You can talk about anything you like. I know a good deal of you don't believe anyway, but please don't come here with scary stories about how prophecy has been fulfilled and how the return is imminent, because if you do I will laugh at you, and point out why you are wrong. Don't waste your time with creation stories either, because I will laugh very loudly and not even bother to explain.
Finally don't bother telling me how morally better you are than me and the rest of the world, that would simply give me an excuse to point out yours and your God's moral failings, and that would be pointless. If you are thinking of deconverting we can talk about that, and I will not tell anybody. If you feel trapped or abused, let me know; don't put up with it like I did.

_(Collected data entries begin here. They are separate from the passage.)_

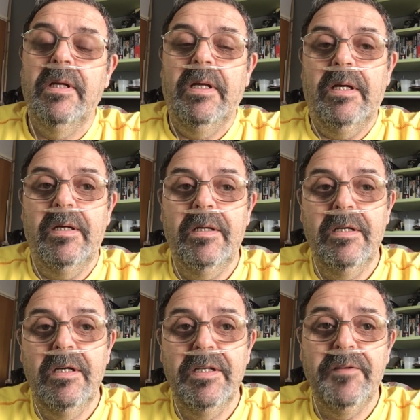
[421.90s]

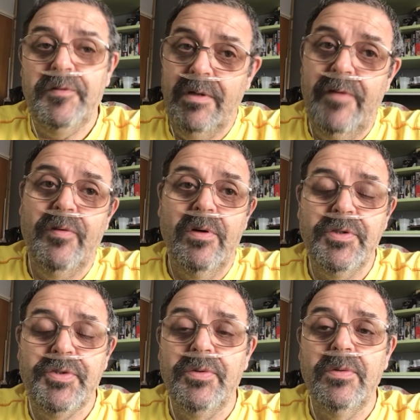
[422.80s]
and if you have got a
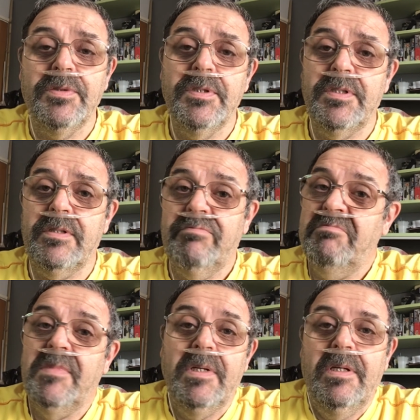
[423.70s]
short, just
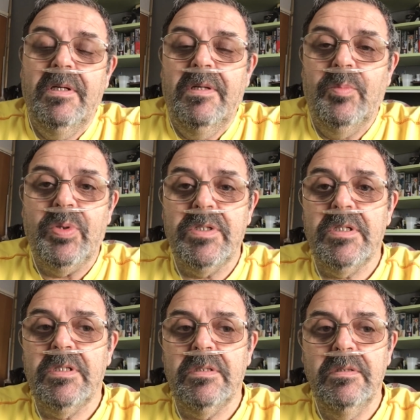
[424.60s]

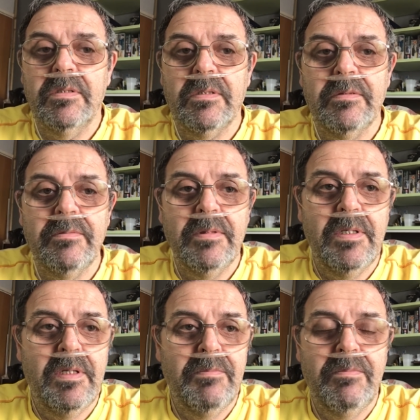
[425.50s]
persistence.
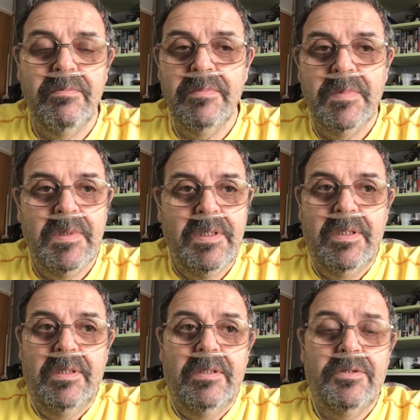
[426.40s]

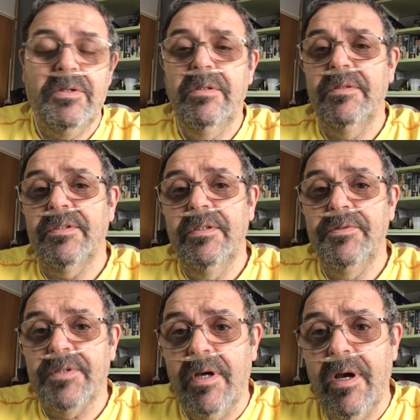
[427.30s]
Try not to lose
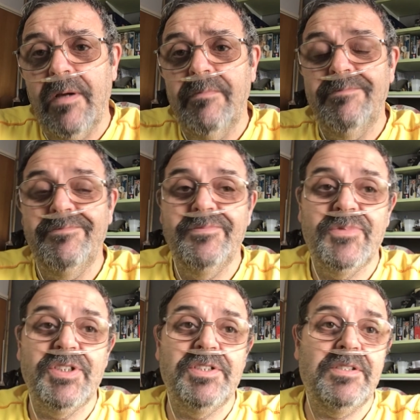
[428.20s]
heart.
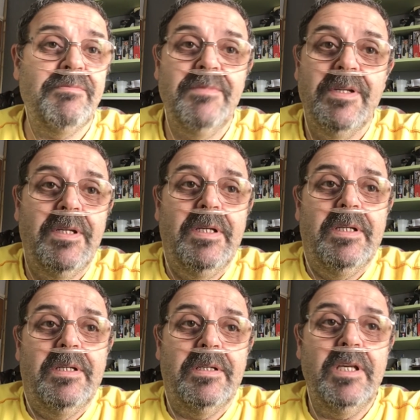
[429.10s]
Just
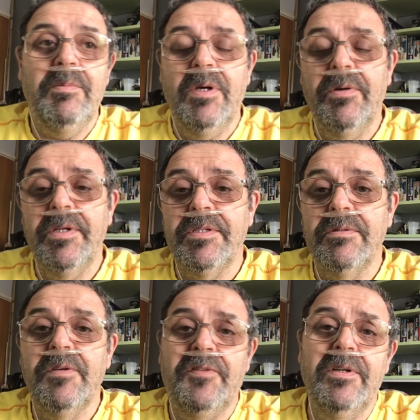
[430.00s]
keep going until
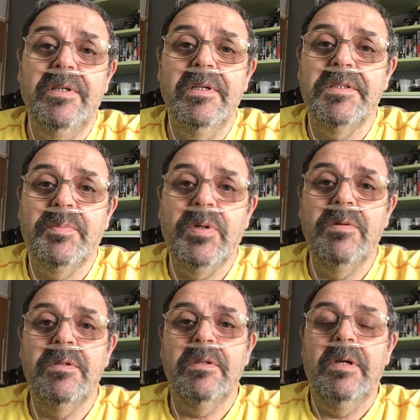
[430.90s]
you find it, I
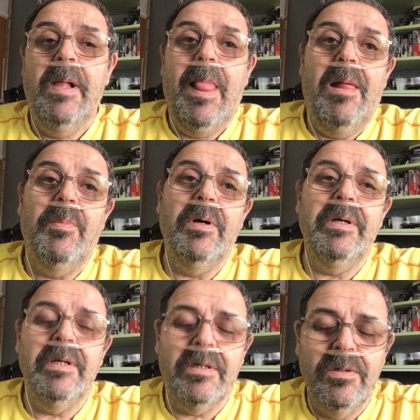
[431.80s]
suppose. But
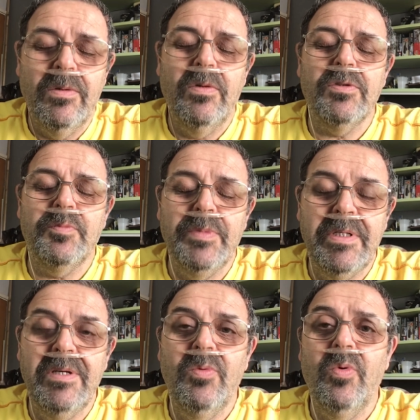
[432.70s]
it caused
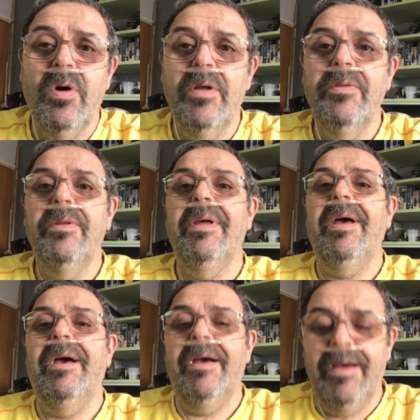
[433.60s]
me one
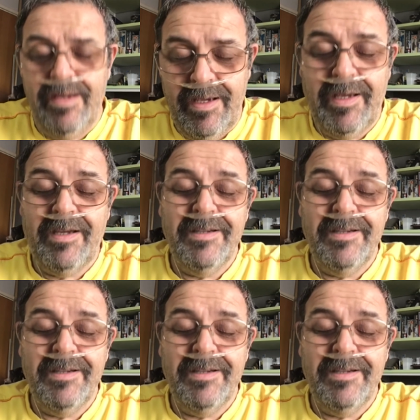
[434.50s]
heck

I will eat my hat if any of you show up.....
I am painfully aware of the "other trying events that have happened to you in the recent past" mentioned in Tim Halstead's letter to Joe. He does not want me to detail them, so I will not. But sufficient to say that they are extremely severe and they are not of Joe's making. As if losing his marriage was not enough, he is now struggling to cope with a range of issues that would certainly break a normal person.
This was definitely NOT the time to disfellowship him. It has achieved nothing other than to embitter him further against he religion and add to his already substantial problems, stress and upset.
But it does not surprise me at all. I was baptised in 1967 and I have seen a great many bad things happen in the religion. The disgraceful way that Joe has been treated in quite normal in that dysfunctional religion.
Christadelphians seek to emulate the character and morality of a ancient Near East tribal god who had women stoned and burned and men killed for picking up stick on Saturdays. They adore a fake Jewish messiah who told people to leave their wives and children to follow him. He promised to bring "a sword" and not peace. The result is a highly dysfunctional belief system devoid of compassion, wisdom and understanding.
People ask why we ex-Christadelphians do this work of outreach to Christadelphians.
Now you know. We are trying to stop this wrongdoing. We are trying to bring enlightened morality to a Christadelphian people who sit in moral darkness.